### Your instructions
Transcribe exactly, and without pictures, the lines from the one that contains "[30:21.61-30:22.61]" through the last line of the material.

____ Supplied data

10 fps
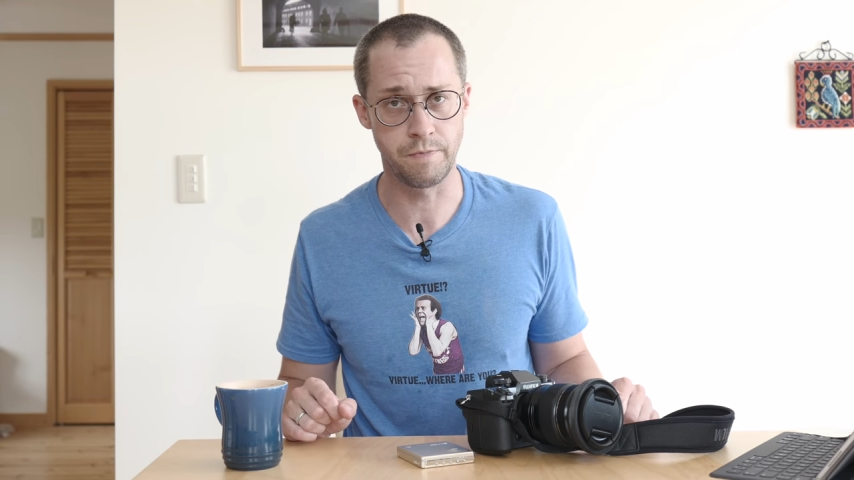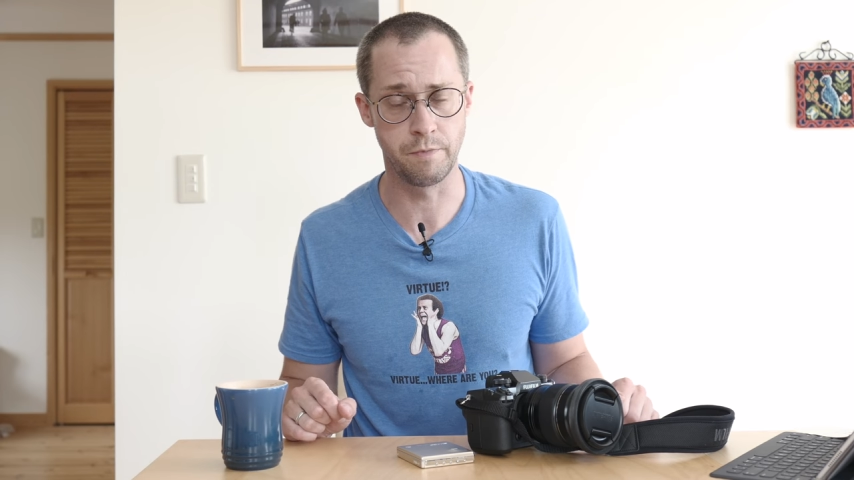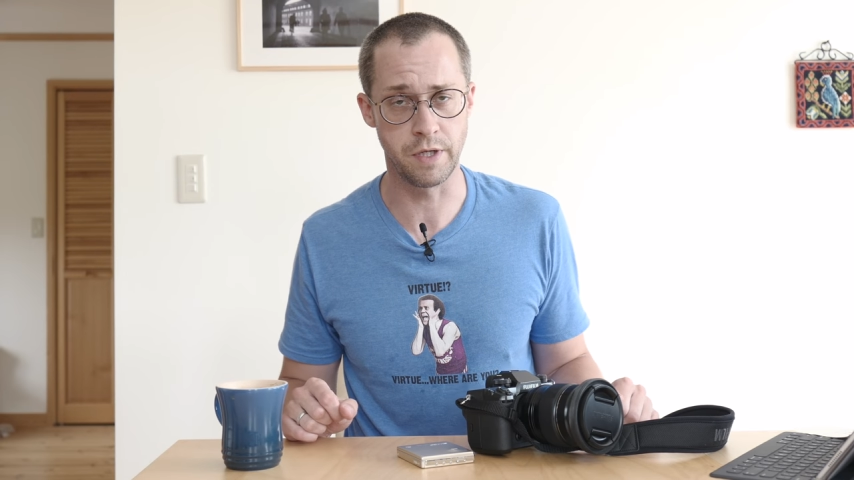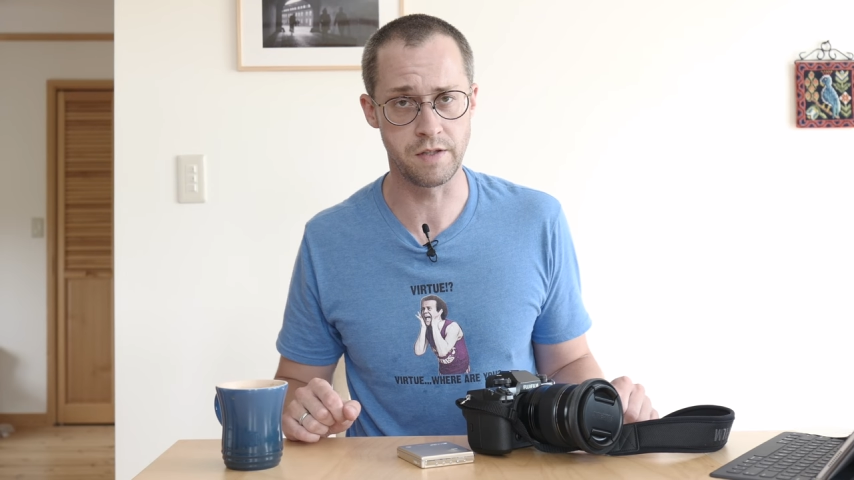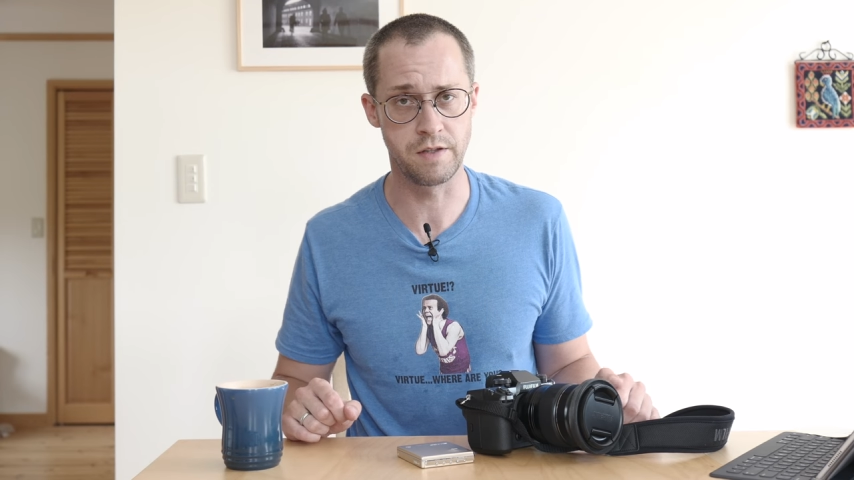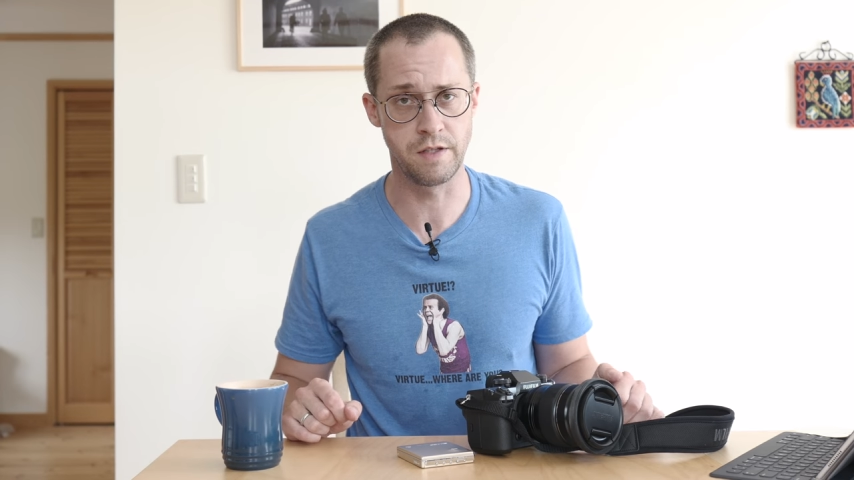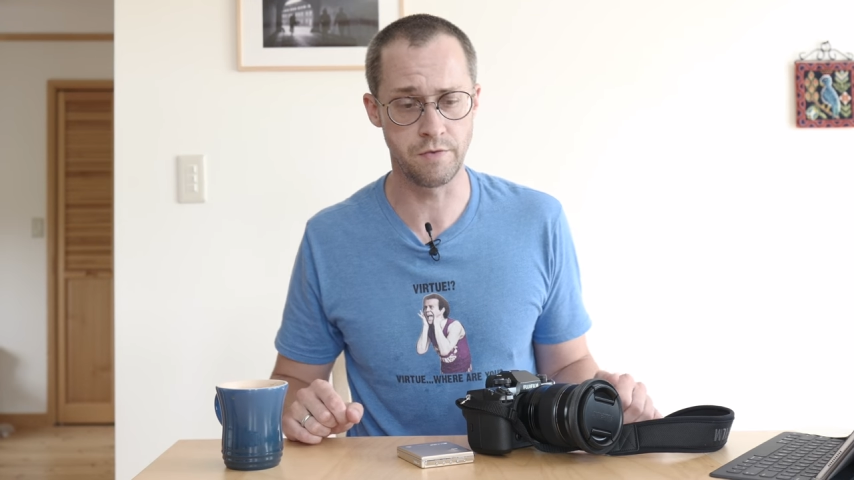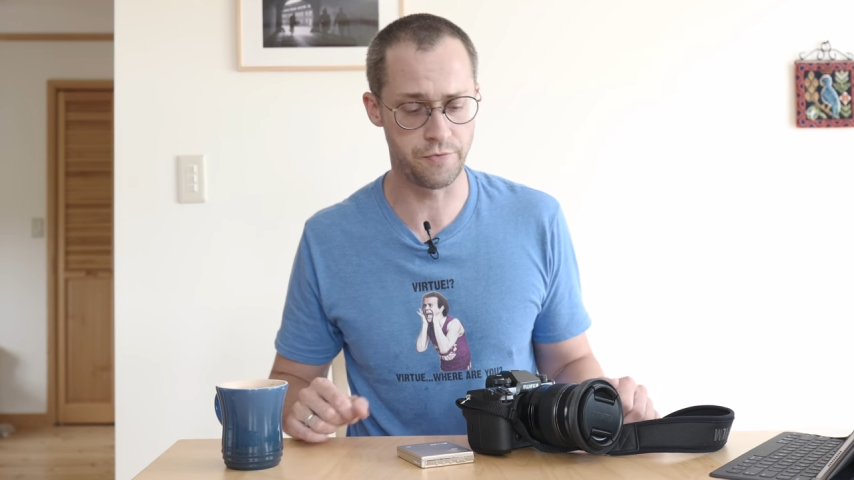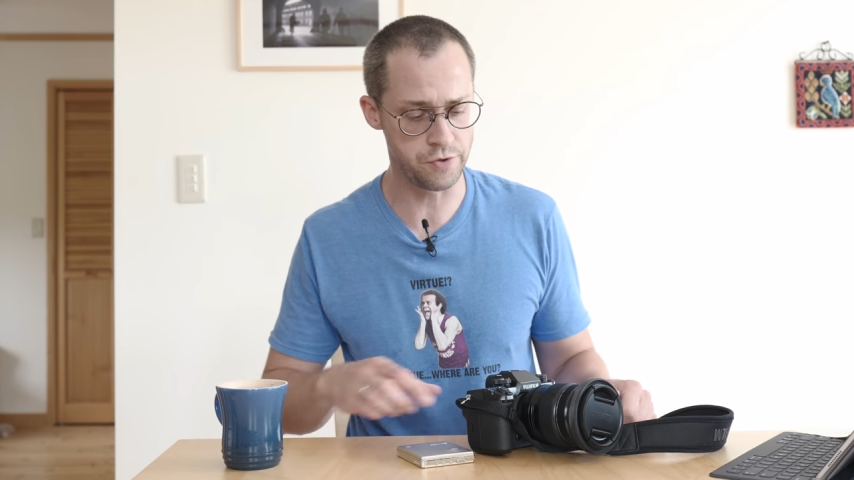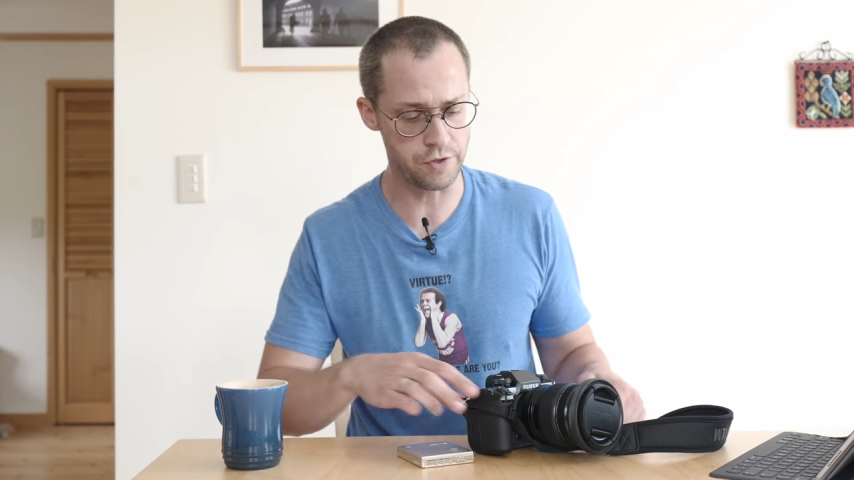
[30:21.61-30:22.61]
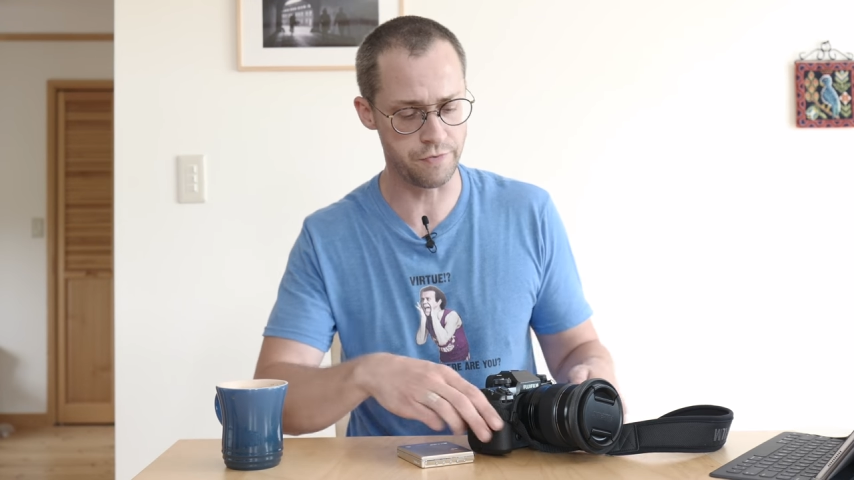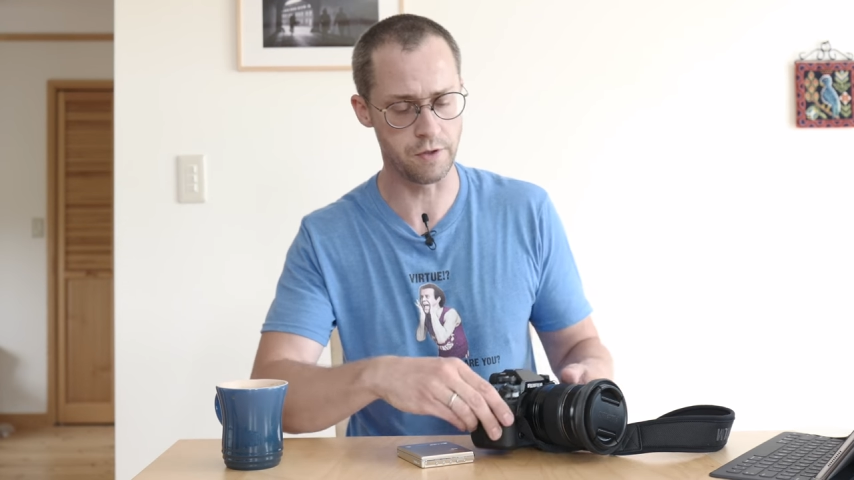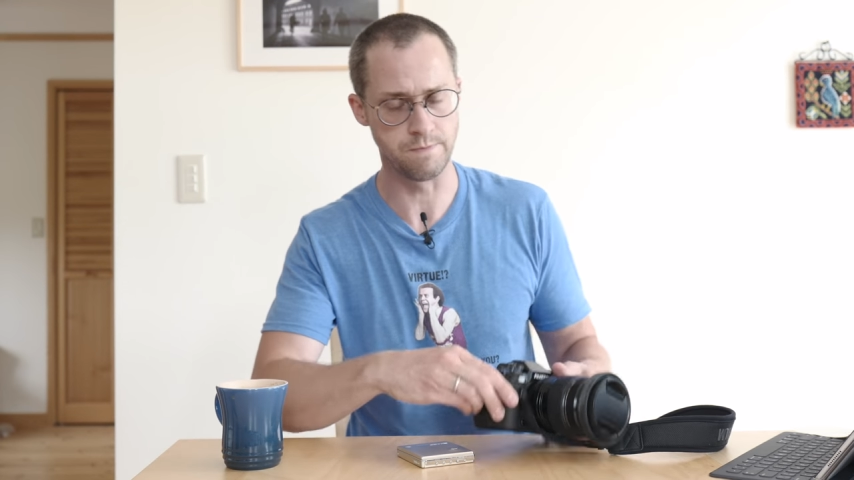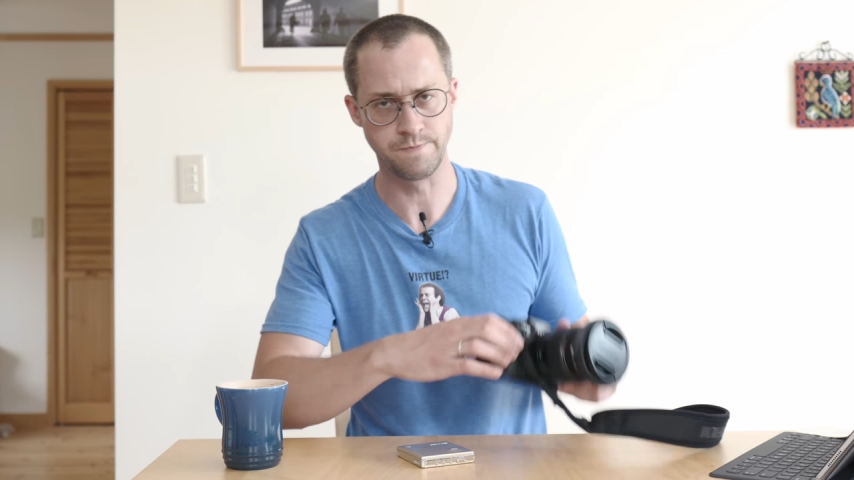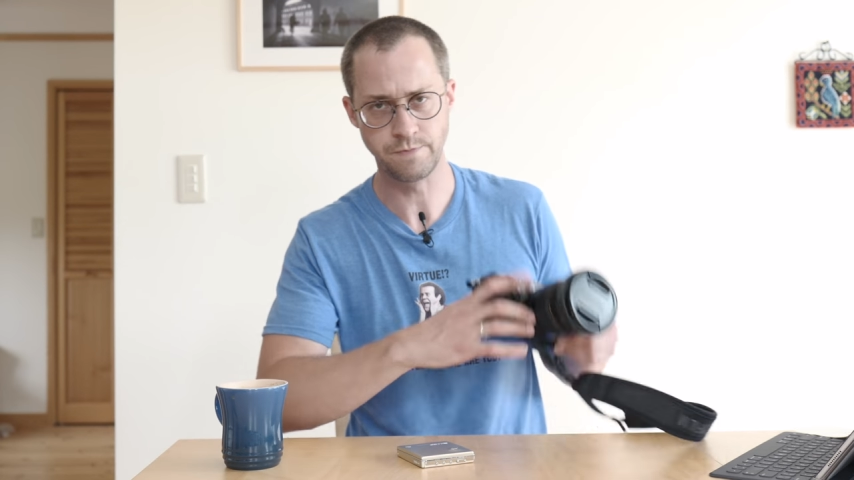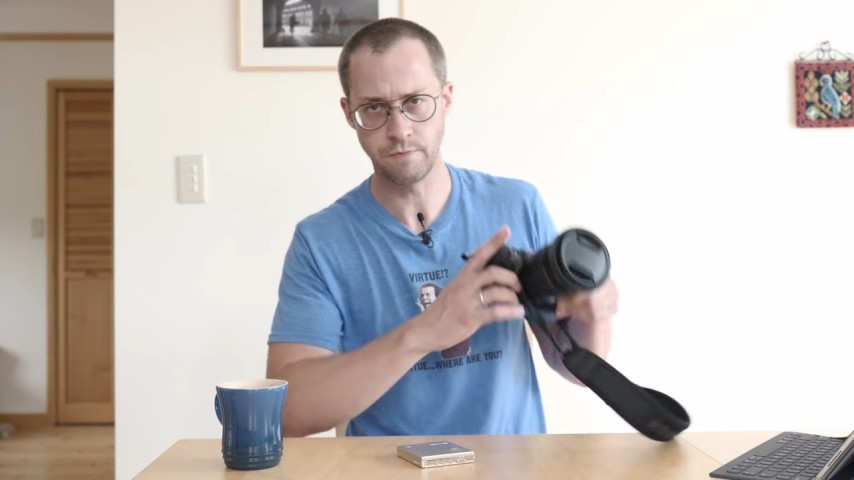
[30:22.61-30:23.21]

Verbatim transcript: But the Fujifilm,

________

### Solution to this problem
[30:21.61-30:22.61]
[30:22.61-30:23.21]

Verbatim transcript: But the Fujifilm,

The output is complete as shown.